Poundland

If the rumours are true, Steinhoff is taking a big gamble.

Not by spending £597m on Poundland, which is a fair market price, albeit in a market where Brexit has scrambled everyone’s interpretation of what makes for a fair deal – not least for a business named after the pound.

No, the strong rumour is that Steinhoff is considering scrapping Poundland’s £1 price point and turning the most successful fixed price variety retailer in the UK (and Europe) into another big multi-priced variety retailer.

MPVR has become a lucrative sector. So you could point to the success of B&M Bargains, Home Bargains or Wilko and argue Poundland could leverage its bulk, open up on price and do the same.

It’s already trialling the concept with five Poundland & More stores, the first of which opened in April, which sell products priced over £1.

But to do that across the estate would automatically lose Poundland its USP, cede its dominant pound shop position, and enter into the multi-priced fray with those three (and more) and start battling for the same customers.

Why would it choose to do that?

Gaze way into the future and inflation means Poundland won’t be able to shrink Toblerones forever. But whether it’s Poundland or Dollar General, the fixed price concept will never die. And the multi-price question has been dismissed by Poundland before.

“Twenty-one years after the first shop, we are the same price,” former CEO Jim McCarthy told The Grocer in 2011.

To hit that price point “we negotiate hard”.

Or it shrinks the product. And if it still can’t retail the product for a pound?

“We delist it. The range will evolve but the model stays.”

Four years on and competition was springing up all over the place. Amid a rash of 97p promotions as rivals crowded in, double price £2 CDs, and ‘conditional spend’ deals (where a shopper that spent £3 would qualify to buy a bottle of David Beckham aftershave with an rsp of £22 for £8, which is definitely more complex than ‘Everything’s £1’), McCarthy was still insisting the “fixed price point is our strength”.
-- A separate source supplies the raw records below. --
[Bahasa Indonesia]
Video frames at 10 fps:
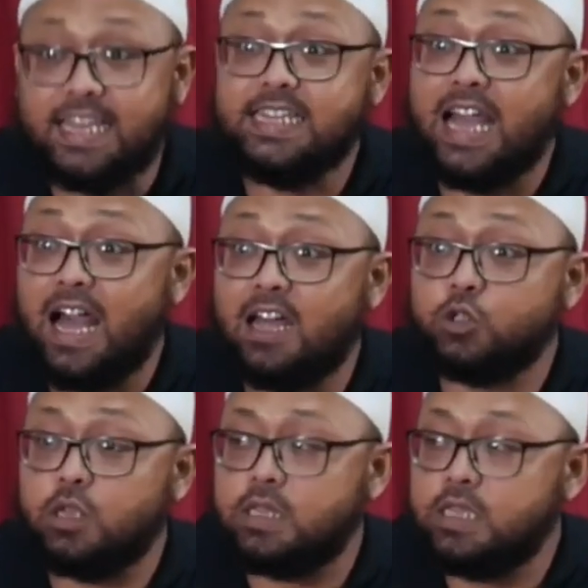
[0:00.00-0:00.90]
Jadi yang
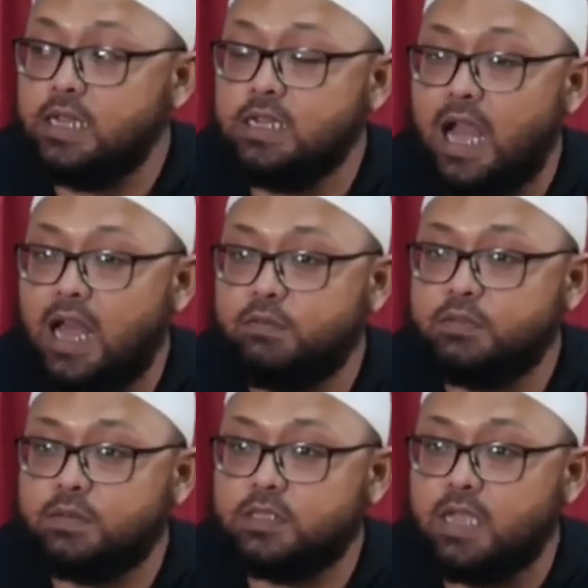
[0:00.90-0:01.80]
harus terjadi di alam
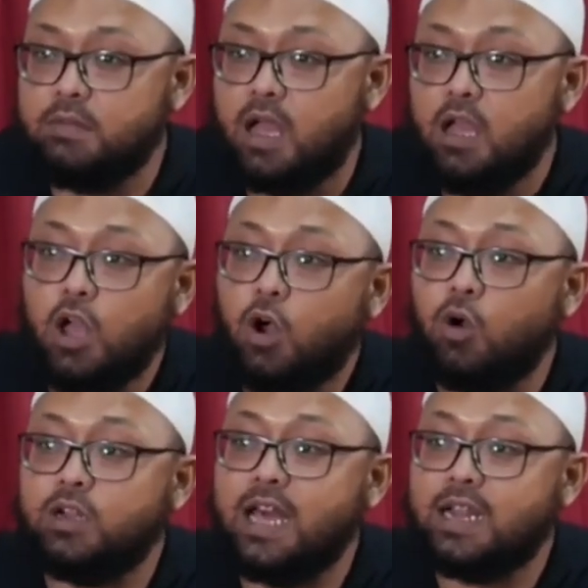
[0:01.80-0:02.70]
semesta mah
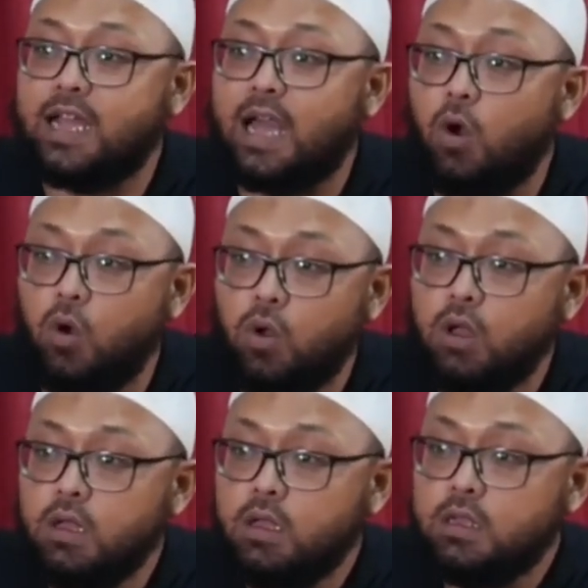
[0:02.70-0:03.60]
kodar kau
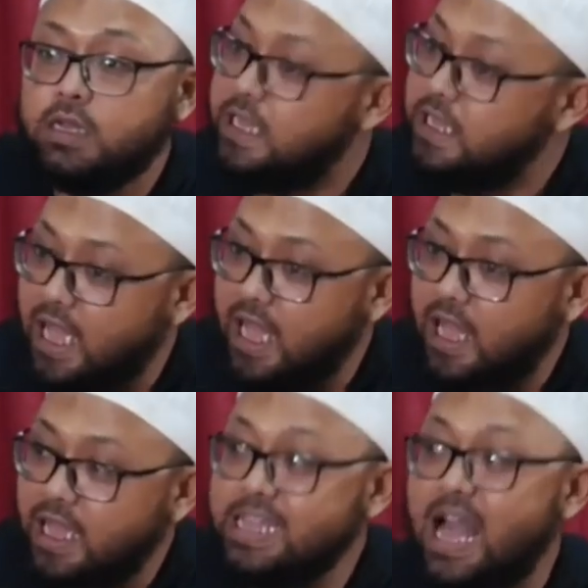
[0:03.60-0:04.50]

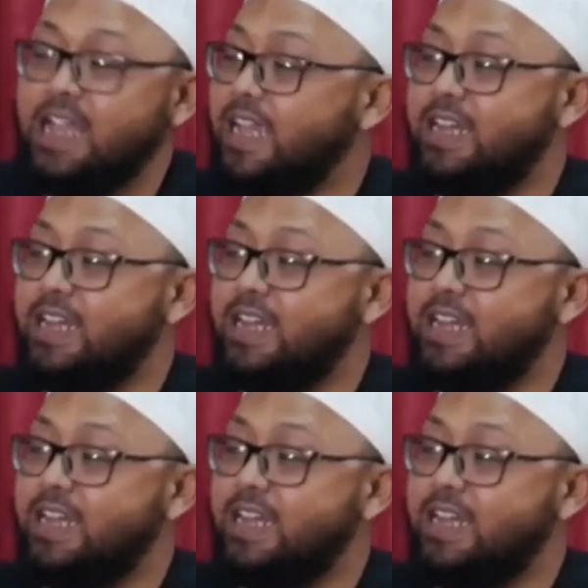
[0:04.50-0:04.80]
nia yang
Whatever offers Poundland was trialling, he was firm they “mustn’t impact on the single price.”

That’s because although a product range that screams value and non-dingy locations are important, Poundland’s X-factor has always been the fixed price point. Through the 1990s, that relatively novel promise lured shoppers in. The simplicity of the deal got them spending and they left with armfuls of things they didn’t know they needed, like mops, batteries and After Eights.

The requirement to hit that price point also whips every other element of the business. It instils rigorous discipline in buyers. Every SKU fights to be on the shelf. It’s a discipline that took it from a bucket on a market stall to a profitable company with sales of £1.3bn that, for a while, was the toast of the City.

With it, Poundland is a shop anyone can afford, where parents can promise a child anything they choose. Without it, Poundland is just another shop that sells stuff. Scrap the price point, scrap the fascia.

The rationale for multi-price

So what could the rationale be for Steinhoff taking Poundland multi-price?

Maybe it does fancy battling the likes of the Leahy-backed B&M in the multi-price market by rebranding the entire estate and relaunching it. It’s got the staff, the locations, the logistics, a global supply chain, a crack buying team and a new website in place. It wouldn’t be easy to succeed, but it would be relatively easy to try.

It could take the easy option and rebrand as Dealz, the European version of Poundland, whose name doesn’t tie operations down to a fixed price. It would also soften an expensive rebranding exercise as all other corporate touchpoints are identical.

And McCarthy has gone, to be replaced by new CEO Kevin O’Byrne. Maybe he isn’t as wedded to the round pound as McCarthy was.

Or maybe Steinhoff won’t play with the price point. Instead it might think some existing Poundland locations will better serve as outlets for Steinhoff European CEO Andy Bond’s projects Pep & Co, the discount clothing company, or GHM!, itself a fledging multi-priced discounter.

It would give both an immediate chance to expand rapidly into well-chosen discounter-friendly demographic areas. And CACI data showed that Poundland had only gained incremental shopper reach of 3% as a result of the protracted £55m deal for the 250-strong 99p Stores estate, so many of those duplicate areas could be suitable for a complementary discount fascia.

Or perhaps it thinks rather than take Poundland multi-priced it could make it multi-faceted. Larger locations, like those on retail parks, could be made to work the floor harder by including a Pep & Co concession, or one of its furniture brands, like Cargo.

Whatever it does, buying Poundland to turn it into anything less than a more effective version of Poundland doesn’t appear to make sense at the moment. Although after a few weeks of this crazy summer, where shocks and surprises have been as frequent as the rain, all bets are off.